The Accelerating Medicines Partnership in Type 2 Diabetes (AMP T2D) is a pre-competitive partnership among the National Institutes of Health, industry and not-for-profit organizations, which is managed by the Foundation for the National Institutes of Health. Its mission is to make genetic association data accessible to the worldwide biomedical research community via the Type 2 Diabetes Knowledge Portal, in order to facilitate discovery of new targets for T2D treatment. But it can be a challenge to aggregate genetic data. The privacy of the individuals who contributed their health status and genomic sequences must always be protected, and there are many layers of regulation to ensure this. Restrictions at the institutional, regional, and national levels determine how data are handled and whether they can be transferred.
Until now, all of the results displayed in the Portal have been derived from data housed at the AMP T2D Data Coordinating Center (DCC) at the Broad Institute, where the Portal website resides. But some of the valuable data generated outside the U.S. cannot be transferred to the DCC. To address this issue, AMP T2D funded the development of a mechanism that enables researchers to interact with all of the data: federation.
Federation means that data are housed at a site (a “federated node”) that meets their specific privacy requirements, but are made available for remote queries via the Portal. Results from such queries are served up alongside results from all of the datasets housed in the AMP T2D DCC. Researchers may browse and query data from any location without even needing to know where they reside.
A federated node has now been created at the European Bioinformatics Institute (EBI) and may be accessed via the T2D Knowledge Portal. Today, Portal tools and interfaces can query both data housed at the AMP T2D DCC at the Broad Institute and data at the EBI federated node.
According to Paul Flicek, a Senior Scientist and Team Leader of Vertebrate Genomics at EMBL-EBI, “A key mission of EMBL-EBI is to make data available to the widest possible community. Seamlessly accessing stored in multiple locations via a single portal helps ensure that the data we store from many projects are maximally useful for additional research.”
The first dataset to be incorporated into the Portal via the EBI federated node is the Oxford BioBank exome chip analysis dataset, which contains association data for glycemic, lipid, and blood pressure traits from over 7,100 healthy subjects in Oxfordshire, U.K. The dataset is described on our Data page. Portal users can interact with this dataset in the same way (and with the same speed) as with other datasets.

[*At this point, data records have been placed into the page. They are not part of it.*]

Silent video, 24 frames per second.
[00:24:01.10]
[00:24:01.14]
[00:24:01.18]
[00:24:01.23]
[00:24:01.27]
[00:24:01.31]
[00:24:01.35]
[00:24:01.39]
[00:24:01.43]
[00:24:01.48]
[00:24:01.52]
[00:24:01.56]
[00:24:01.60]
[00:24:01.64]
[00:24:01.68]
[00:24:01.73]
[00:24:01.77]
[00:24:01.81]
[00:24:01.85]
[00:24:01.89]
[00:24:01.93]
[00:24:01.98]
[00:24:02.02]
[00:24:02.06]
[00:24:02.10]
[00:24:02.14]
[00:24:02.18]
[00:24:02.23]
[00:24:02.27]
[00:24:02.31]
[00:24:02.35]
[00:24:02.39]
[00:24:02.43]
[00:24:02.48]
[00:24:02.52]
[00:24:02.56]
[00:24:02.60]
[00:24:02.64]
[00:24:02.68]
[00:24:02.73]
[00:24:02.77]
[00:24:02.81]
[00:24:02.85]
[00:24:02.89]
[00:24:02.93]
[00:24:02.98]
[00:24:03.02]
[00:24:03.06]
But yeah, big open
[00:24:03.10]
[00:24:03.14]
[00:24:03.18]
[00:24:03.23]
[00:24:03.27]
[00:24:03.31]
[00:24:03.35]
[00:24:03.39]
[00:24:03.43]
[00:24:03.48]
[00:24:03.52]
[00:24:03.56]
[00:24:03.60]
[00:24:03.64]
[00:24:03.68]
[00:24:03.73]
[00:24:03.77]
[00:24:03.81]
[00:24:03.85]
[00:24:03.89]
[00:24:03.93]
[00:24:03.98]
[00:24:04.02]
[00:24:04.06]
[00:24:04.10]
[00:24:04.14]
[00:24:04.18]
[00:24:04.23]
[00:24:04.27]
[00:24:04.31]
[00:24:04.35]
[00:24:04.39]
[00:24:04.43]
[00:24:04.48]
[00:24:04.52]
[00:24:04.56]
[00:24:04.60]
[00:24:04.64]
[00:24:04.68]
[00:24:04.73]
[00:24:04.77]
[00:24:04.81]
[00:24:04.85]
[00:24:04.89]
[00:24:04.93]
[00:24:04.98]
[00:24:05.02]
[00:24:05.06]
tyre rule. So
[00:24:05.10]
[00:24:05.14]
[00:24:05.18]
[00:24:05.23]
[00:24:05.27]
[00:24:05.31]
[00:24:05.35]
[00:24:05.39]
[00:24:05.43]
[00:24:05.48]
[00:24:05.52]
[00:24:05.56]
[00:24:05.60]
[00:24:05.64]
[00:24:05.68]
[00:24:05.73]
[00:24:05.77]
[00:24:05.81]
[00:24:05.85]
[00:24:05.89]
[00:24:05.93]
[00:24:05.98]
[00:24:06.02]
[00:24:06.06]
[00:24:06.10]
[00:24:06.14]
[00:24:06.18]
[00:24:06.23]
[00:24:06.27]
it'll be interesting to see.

“Diabetes is a global problem, and it will take research and innovation on a global scale if we are to tackle it effectively,” says Mark McCarthy, Robert Turner Professor of Diabetic Medicine at University of Oxford. “The success of our research on the genetics of diabetes depends on access to data generated by groups around the world. The federated portal provides an additional set of tools that will allow us to jointly analyse those data sets wherever they happen to be based.”
Federation represents both an important technical advance in handling and protecting data, and a significant step forward in democratizing and improving access to genetic association results. And because it is generally applicable to any kind of genetic association data, it has the potential to have an impact beyond T2D research, facilitating the study of other complex diseases and traits.